Вавилову было явно нелегко начать разговор. Наверное, поэтому он сначала издал несколько неопределенных «гм, гм» и лишь после этого сказал:
– Мы, прямо скажу, в затруднении, Марат Семенович. Похоже, что зацепка не в случайном дефекте, а в чем-то более хитром. В чем именно? Будем искать… А к вам просьба: давайте пока продолжим полеты. Может быть, вы в воздухе что-то такое заметите, чего на земле не увидать. Бывает же так…

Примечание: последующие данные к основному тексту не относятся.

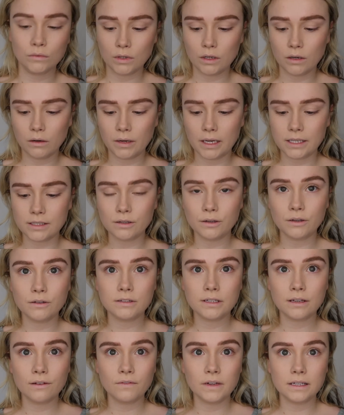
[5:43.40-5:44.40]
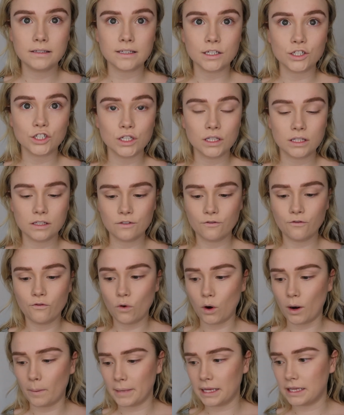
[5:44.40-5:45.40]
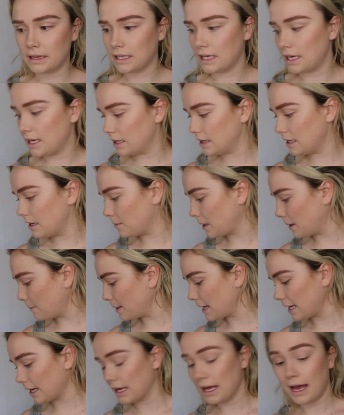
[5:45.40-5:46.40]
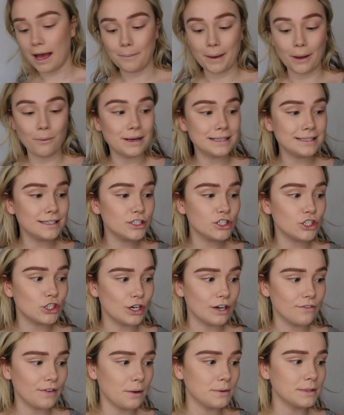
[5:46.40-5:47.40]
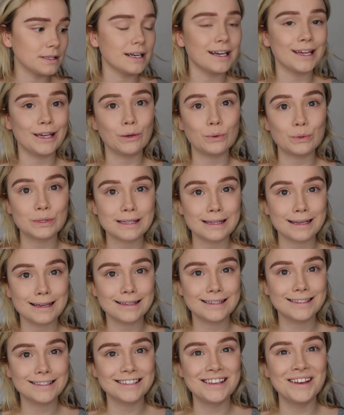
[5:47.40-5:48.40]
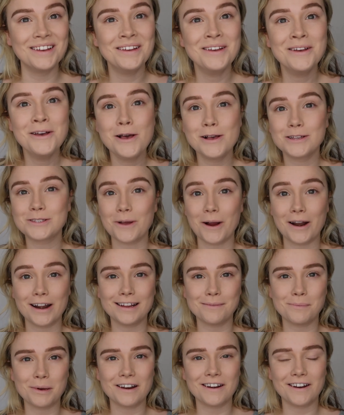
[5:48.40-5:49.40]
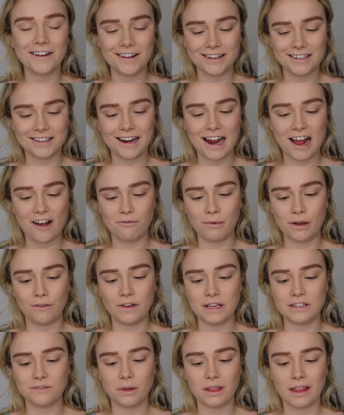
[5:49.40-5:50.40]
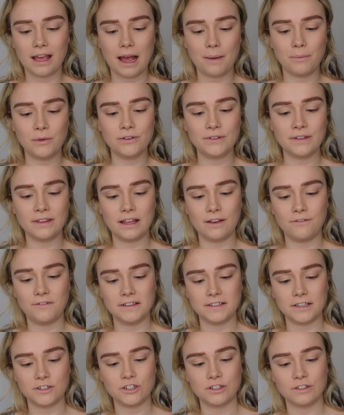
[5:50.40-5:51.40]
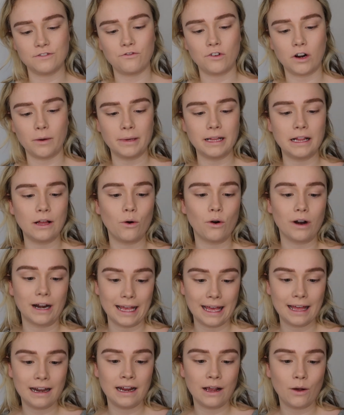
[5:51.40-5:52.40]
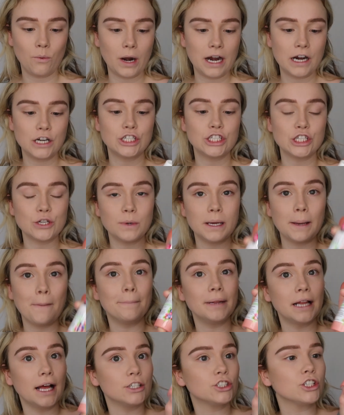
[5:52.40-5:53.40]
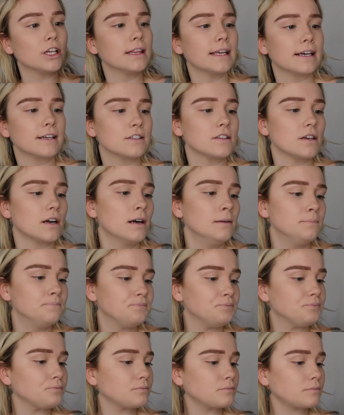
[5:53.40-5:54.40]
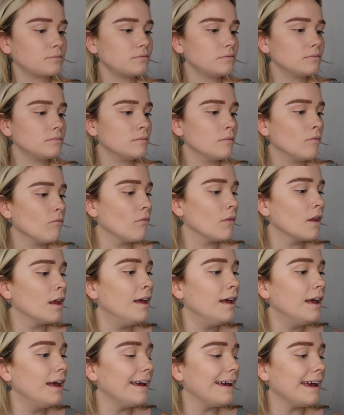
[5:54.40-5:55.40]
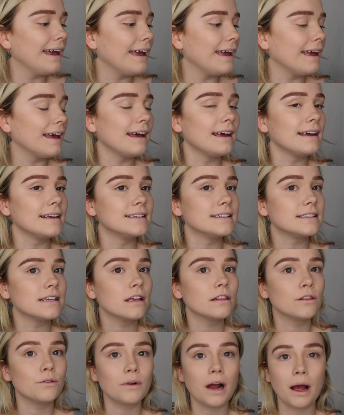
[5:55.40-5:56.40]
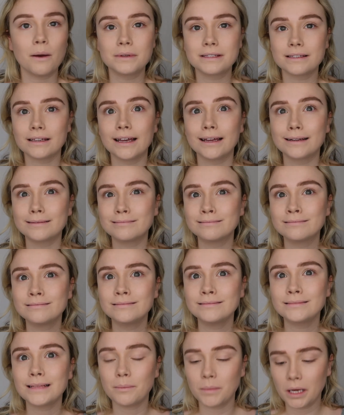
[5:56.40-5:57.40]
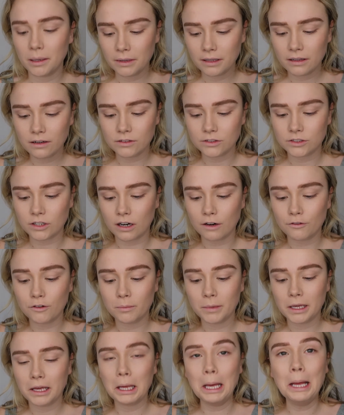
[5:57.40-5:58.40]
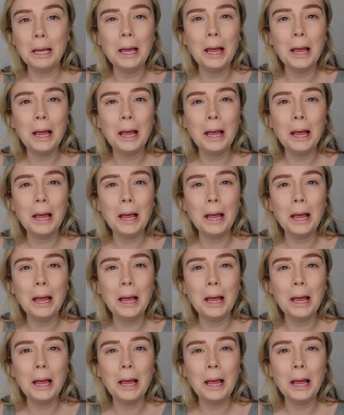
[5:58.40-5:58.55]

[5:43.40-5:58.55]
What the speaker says: Okay, so using Physicians Formula, let me pick it up. I wasn't sure if I was gonna use this, so I already put it out, did half my face with it. I'm using the Physicians Formula Organic Wear Dewy Blush Elixir. And I was like, oh, that might be a little dark for me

– Вообще-то бывает, – ответил Марат. – Но в данном случае… Вряд ли я особенно много для вас нанаблюдаю… Вы бы посмотрели, как ваша отметка…
– Вот уже ваша!
– Ну хорошо, наша. Не видели вы, как наша отметка плавает, как дергается?

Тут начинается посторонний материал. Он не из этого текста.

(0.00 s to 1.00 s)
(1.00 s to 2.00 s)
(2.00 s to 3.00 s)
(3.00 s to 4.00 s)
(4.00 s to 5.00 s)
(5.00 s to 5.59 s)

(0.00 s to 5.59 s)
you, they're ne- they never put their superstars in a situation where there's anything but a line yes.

– Почему не видели? Видели. Все пленки по нескольку раз прокрутили. Так что не думайте, мы в курсе. Не меньше вас, – повернул к Марату свое плоское лицо Маслов.
– Меньше! Гораздо меньше, – начал понемногу заводиться Литвинов. – Вы только пленки крутили, а я это в живом полете видел. Видел изнутри… Летчик-то обязан на отметку не просто смотреть, а на каждое ее движение реагировать! Или не реагировать, на это тоже нужно решение принять. Иногда оно даже труднее: принять решение не обращать внимания…
– А нет ли зацепки в том, – спросил Маслов, – что вот я смотрю пленки и вижу: в некоторых заходах отклонение получалось действительно неприемлемое, но в некоторых более или менее ничего.
– Так случайно! Случайно же это, Григорий Анатольевич, – прижал руку к сердцу Литвинов. – Знаете, говорят, если обезьяну посадить за пишущую машинку и заставить по клавишам лупить, то вероятность того, что она таким манером «Анну Каренину» отстучит, не равна нулю. Но почему-то никто всерьез такую вероятность не принимает.
– Это все-таки другой случай, – стоял на своем Маслов. – «Окно», конечно, посложнее пишущей машинки, но зато и мы с вами, извините, уже, наверное, добрый миллион лет как не обезьяны. К тому же от нас требуется не роман написать, а вывести самолет на посадку. По станции «Окно». И с таким отклонением, чтобы потребовалась минимальная корректировка. Только и всего.
– Только и всего, – невесело улыбнулся Литвинов.
– Да, Марат Семенович, пожалуйста, поработаем еще, – снова вступил в разговор Вавилов. – Я звонил синоптикам, они обещают серию циклонов, низкую облачность, в общем, то, что нам надо. Тренируйтесь! И наблюдайте…
Редко к чему приступал Литвинов с такой неохотой, как к этим, как назвал Вавилов, тренировкам. С неохотой и с весьма слабой надеждой, что эти попытки приведут к мало-мальски заметным результатам. Или хотя бы к тому, что он сможет добавить что-либо существенное к уже сказанному им о работе станции.
По просьбе Литвинова Федя Гренков контрабандно прокрутил Федько, Белосельскому, Нарокову и присоединившемуся к ним по собственной инициативе Кедрову кинопленки, на которых был заснят экран «Окна», сначала в заходах вне облачности, а затем внутри нее. Последний вариант одобрения у зрителей не вызвал.